▸ What to work on: As you restate the entries, keep every word intact and leave out whatever images they hold.

▸ Entries provided:
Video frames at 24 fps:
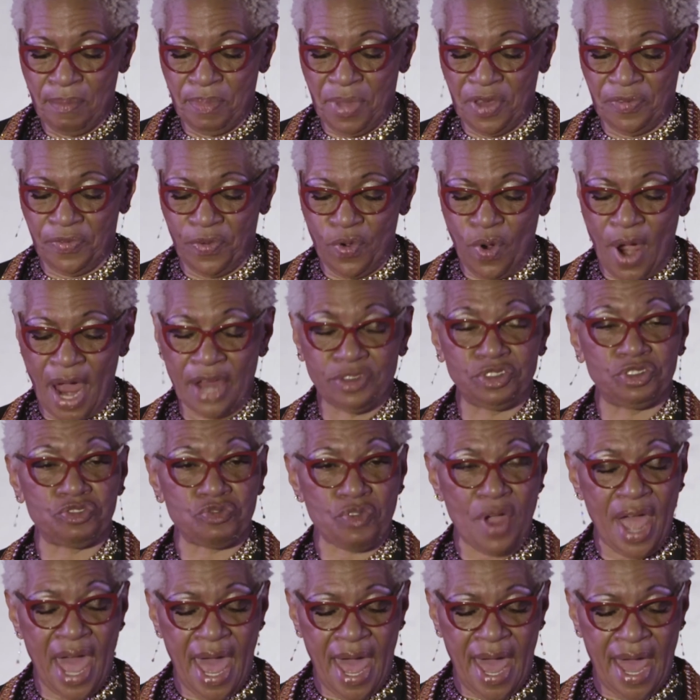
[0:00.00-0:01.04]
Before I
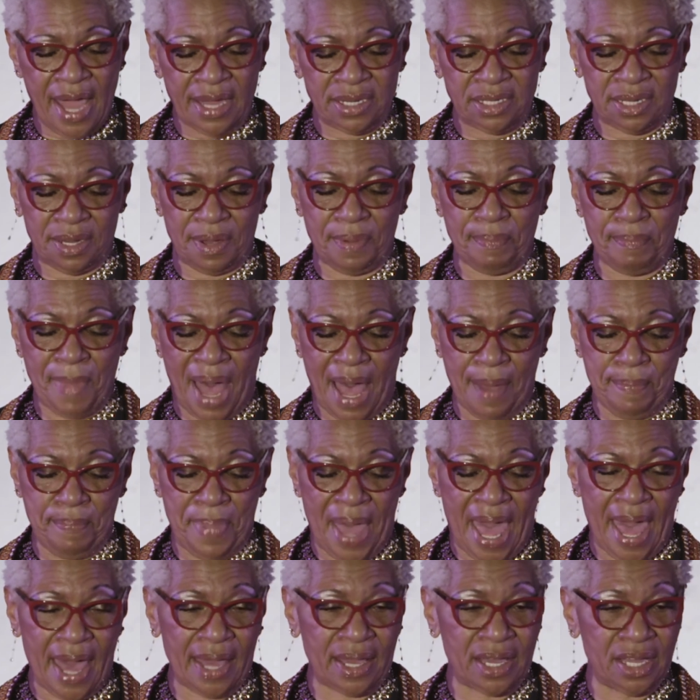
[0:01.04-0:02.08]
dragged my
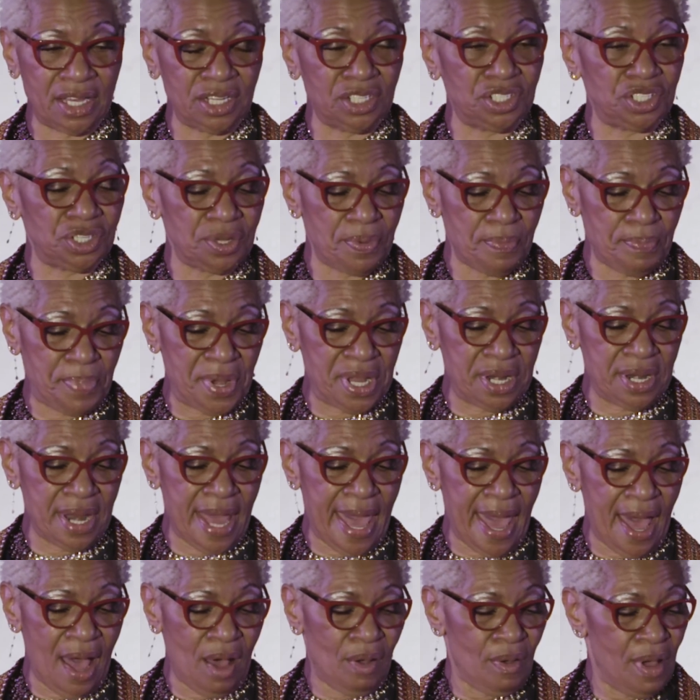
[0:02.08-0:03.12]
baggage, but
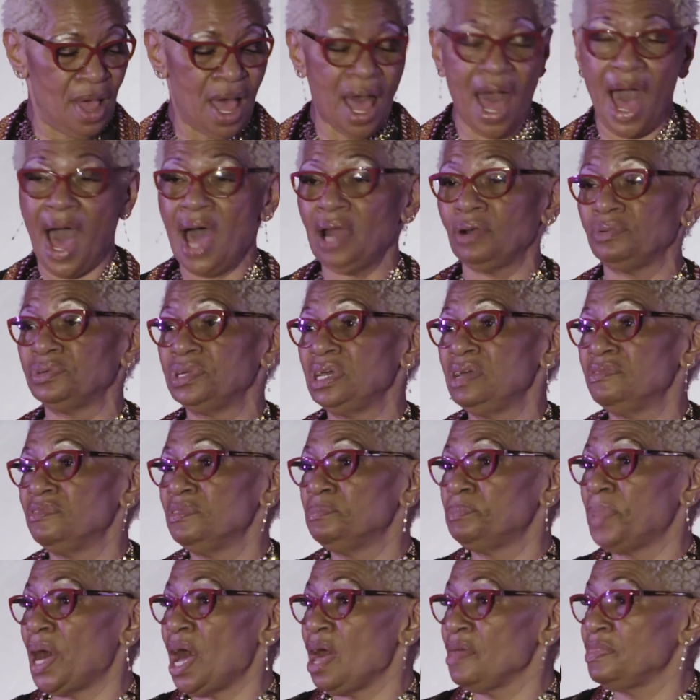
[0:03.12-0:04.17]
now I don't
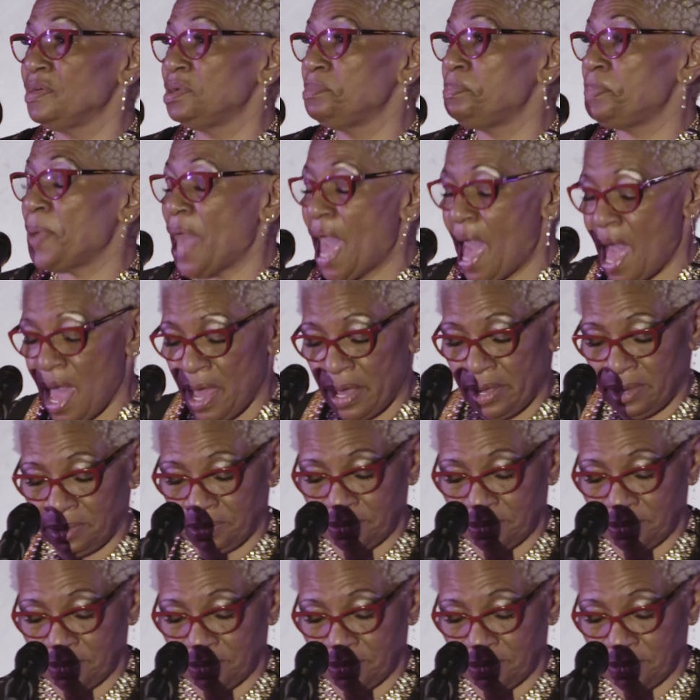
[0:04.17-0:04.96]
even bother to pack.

▸ Answer to this problem:
Video frames at 24 fps:
[0:00.00-0:01.04]
Before I
[0:01.04-0:02.08]
dragged my
[0:02.08-0:03.12]
baggage, but
[0:03.12-0:04.17]
now I don't
[0:04.17-0:04.96]
even bother to pack.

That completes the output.